Problem:
Make an exact copy of the lines from the one holding "[1.50-2.00s]" through the end of the entries below, both ends kept, and of nothing else. Exclude pictures.

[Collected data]
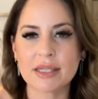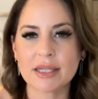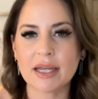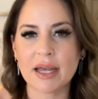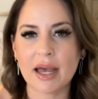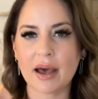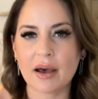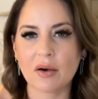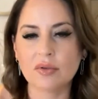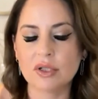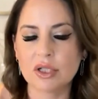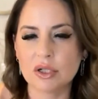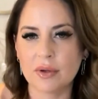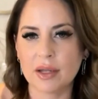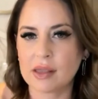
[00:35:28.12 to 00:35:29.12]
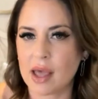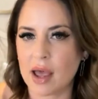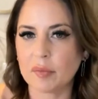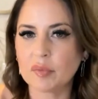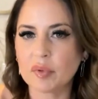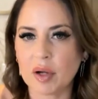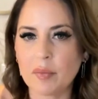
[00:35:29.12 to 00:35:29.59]
see how doing
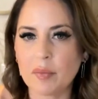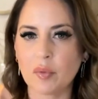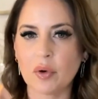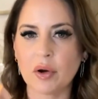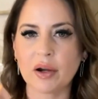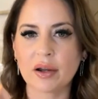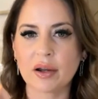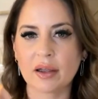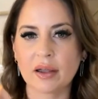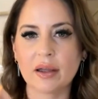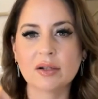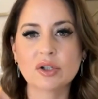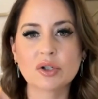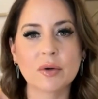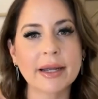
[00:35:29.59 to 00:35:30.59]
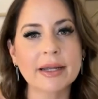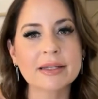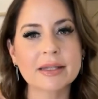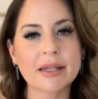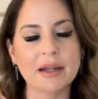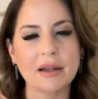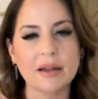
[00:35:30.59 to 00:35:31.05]
that prep work
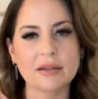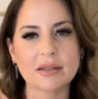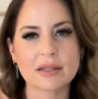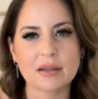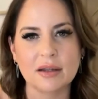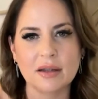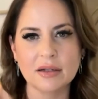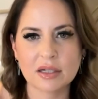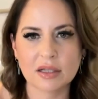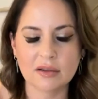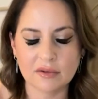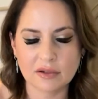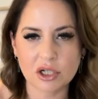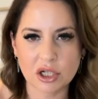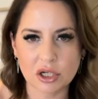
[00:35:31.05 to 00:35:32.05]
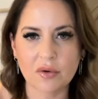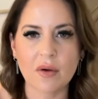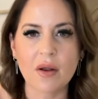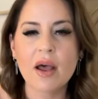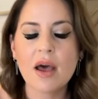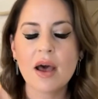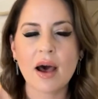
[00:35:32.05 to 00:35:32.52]
translates into the shoot.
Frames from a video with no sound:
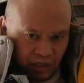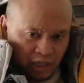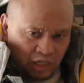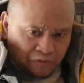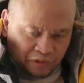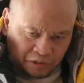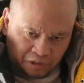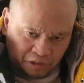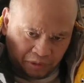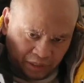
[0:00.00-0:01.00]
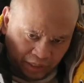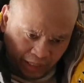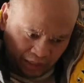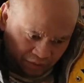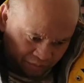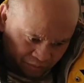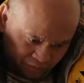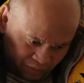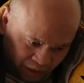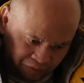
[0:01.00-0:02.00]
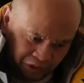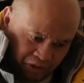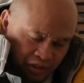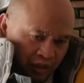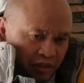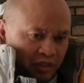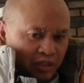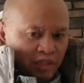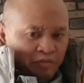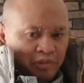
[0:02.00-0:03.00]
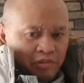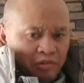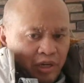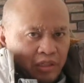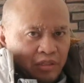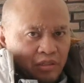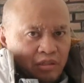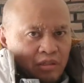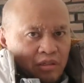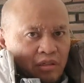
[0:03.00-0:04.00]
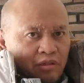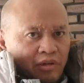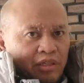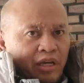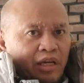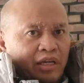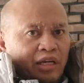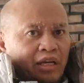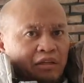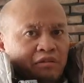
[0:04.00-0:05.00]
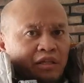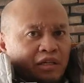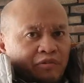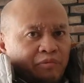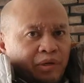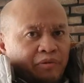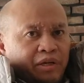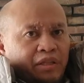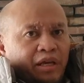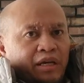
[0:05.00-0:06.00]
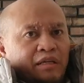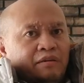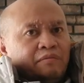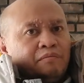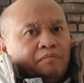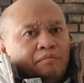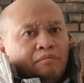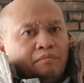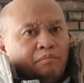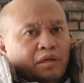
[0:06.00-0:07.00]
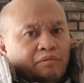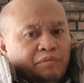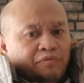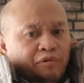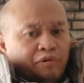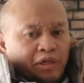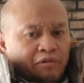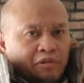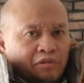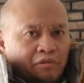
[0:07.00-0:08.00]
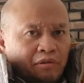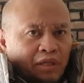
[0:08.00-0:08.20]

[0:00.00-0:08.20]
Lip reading: if you're doing that, if you're starting that with your right hand. I can do that with my right hand, but before I couldn't do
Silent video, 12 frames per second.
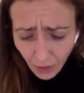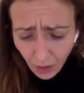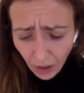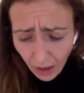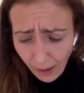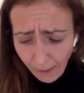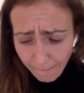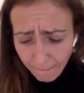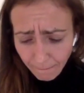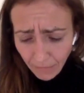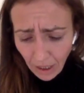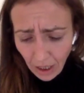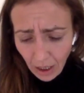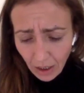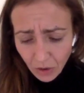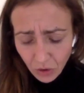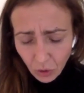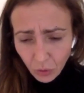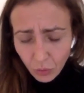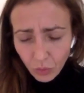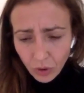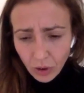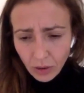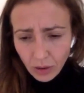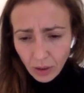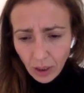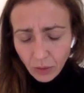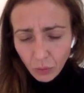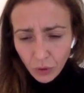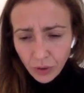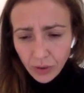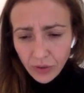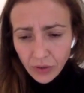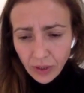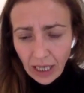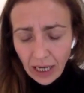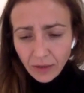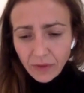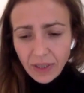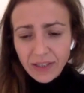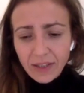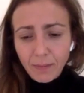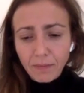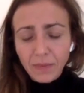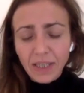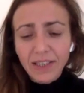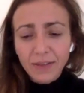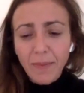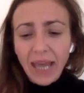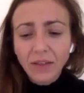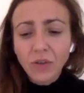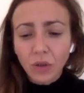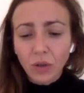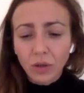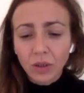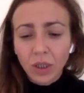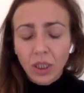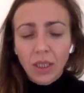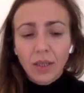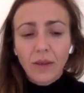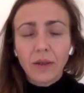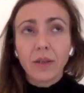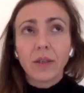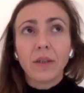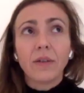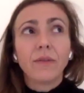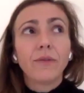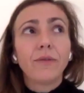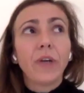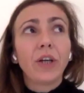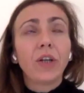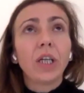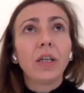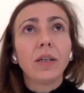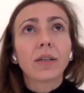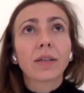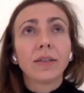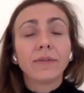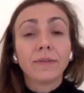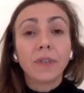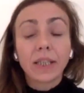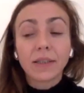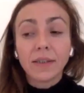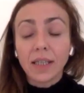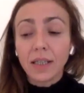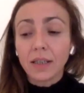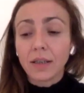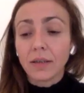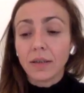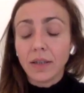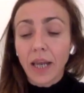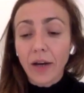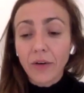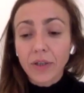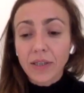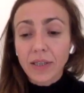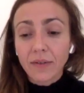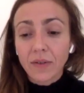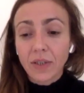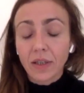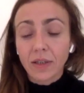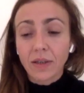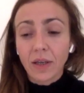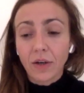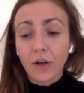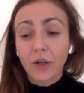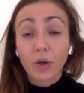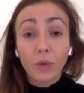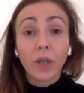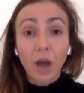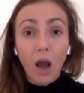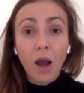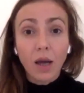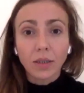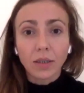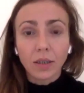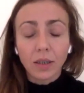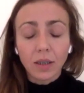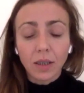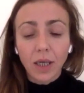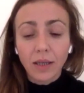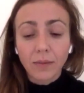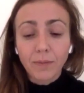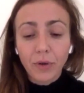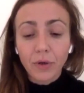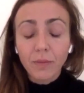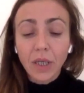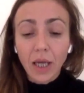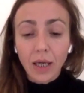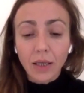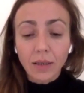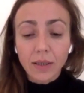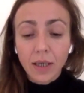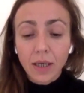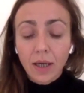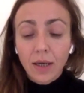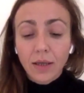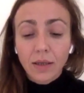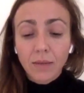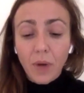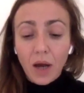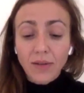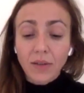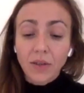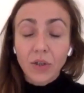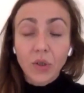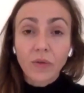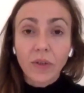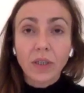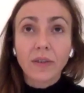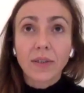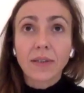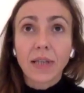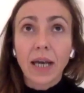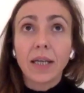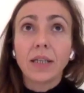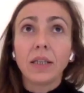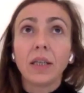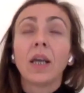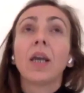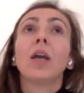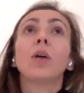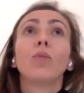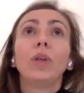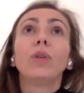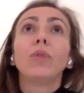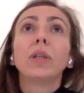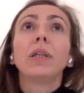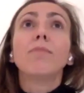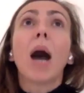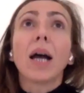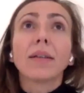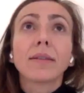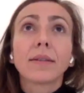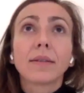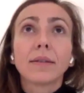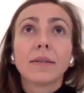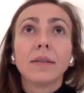So in order to kind of dismantle the very conflicting narratives that are going on and permeate the Bosnian-Herzegovinian society, we really must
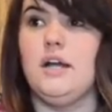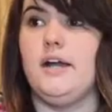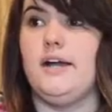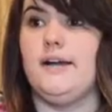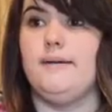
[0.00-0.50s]

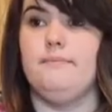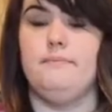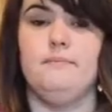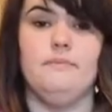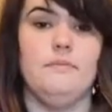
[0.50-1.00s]

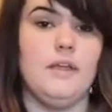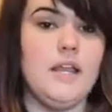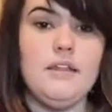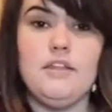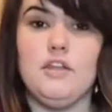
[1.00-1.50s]

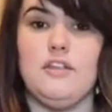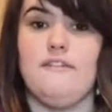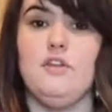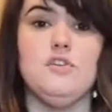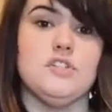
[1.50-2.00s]
Anything you
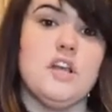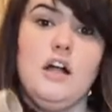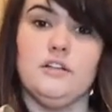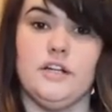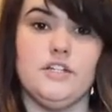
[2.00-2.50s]
think. You can just
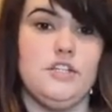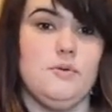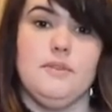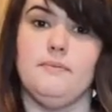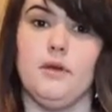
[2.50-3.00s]
color it too
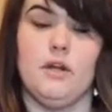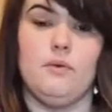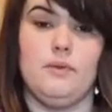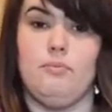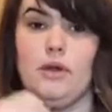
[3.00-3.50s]
with
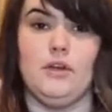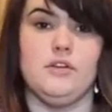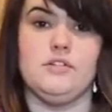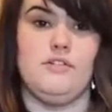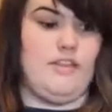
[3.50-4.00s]

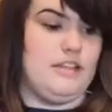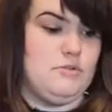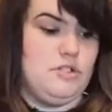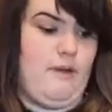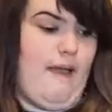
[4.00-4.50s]
markers if that's
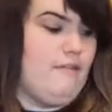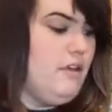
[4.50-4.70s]
what you have.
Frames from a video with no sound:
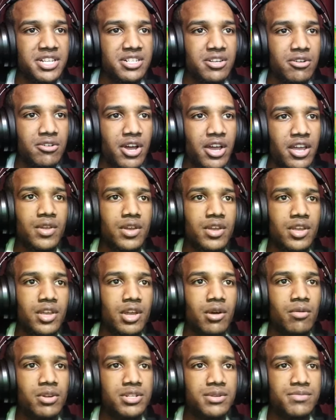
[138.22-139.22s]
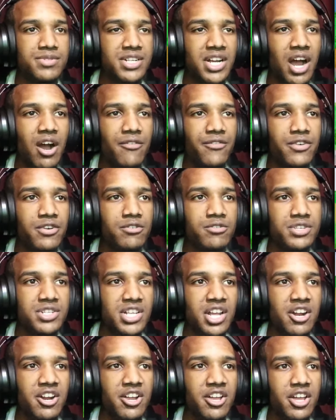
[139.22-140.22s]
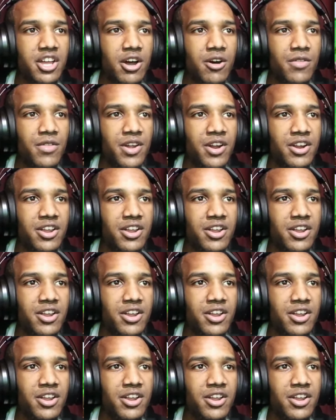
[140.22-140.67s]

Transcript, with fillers: Okay. Y'all want some chow fruits? There you go, there you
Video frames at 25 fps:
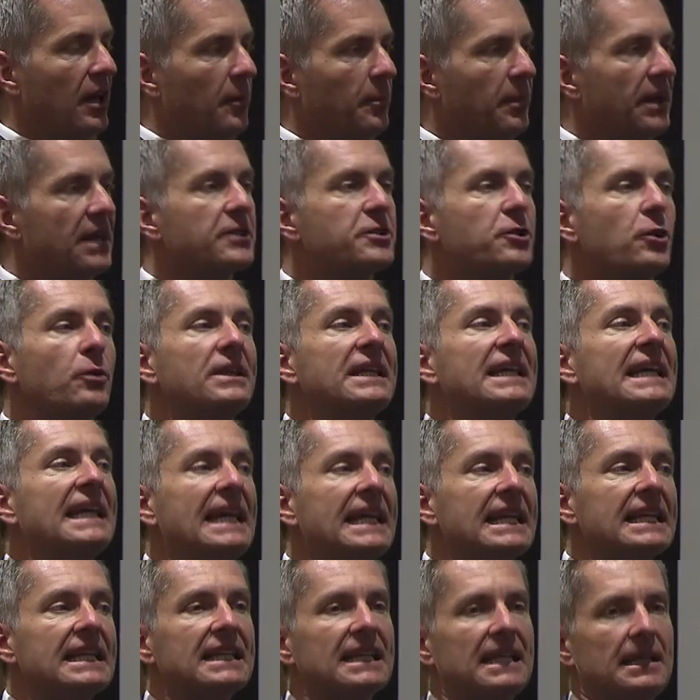but it's only
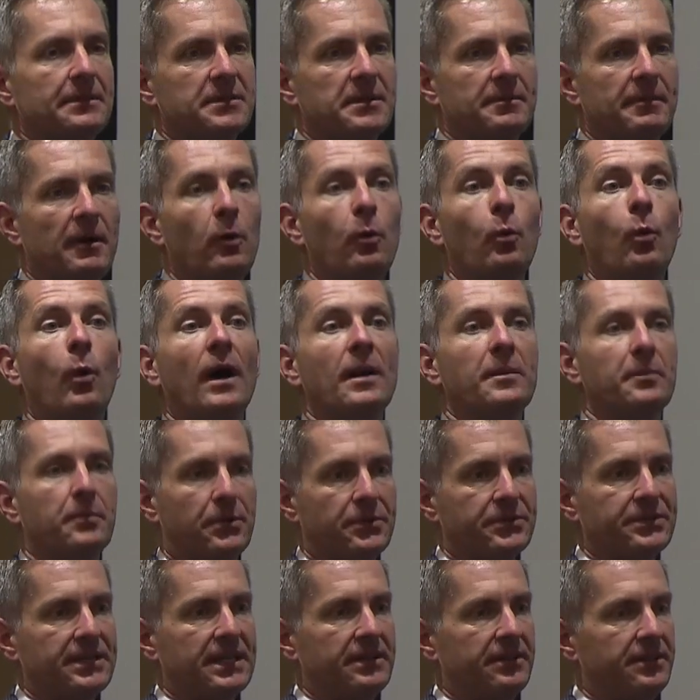in eclipse about
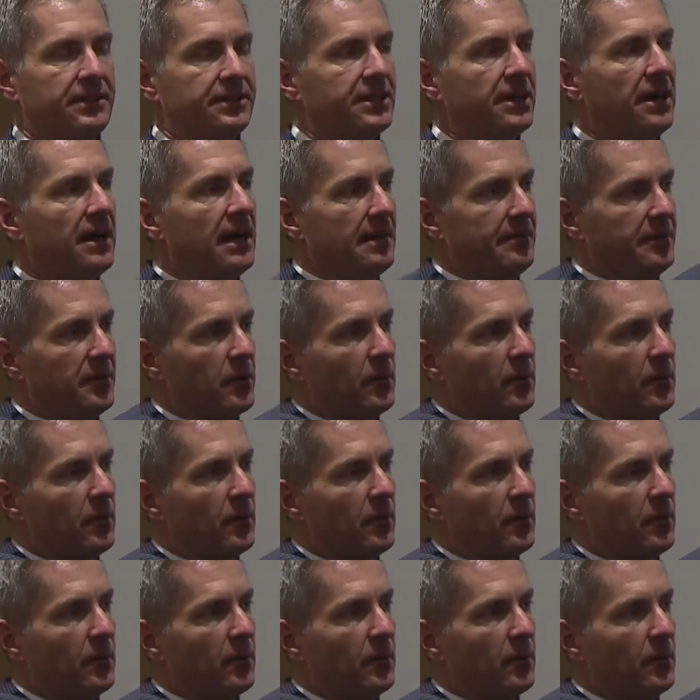1% of the time.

Problem solution:
[1.50-2.00s]
Anything you
[2.00-2.50s]
think. You can just
[2.50-3.00s]
color it too
[3.00-3.50s]
with
[3.50-4.00s]

[4.00-4.50s]
markers if that's
[4.50-4.70s]
what you have.
Frames from a video with no sound:
[138.22-139.22s]
[139.22-140.22s]
[140.22-140.67s]

Transcript, with fillers: Okay. Y'all want some chow fruits? There you go, there you
Video frames at 25 fps:
but it's only
in eclipse about
1% of the time.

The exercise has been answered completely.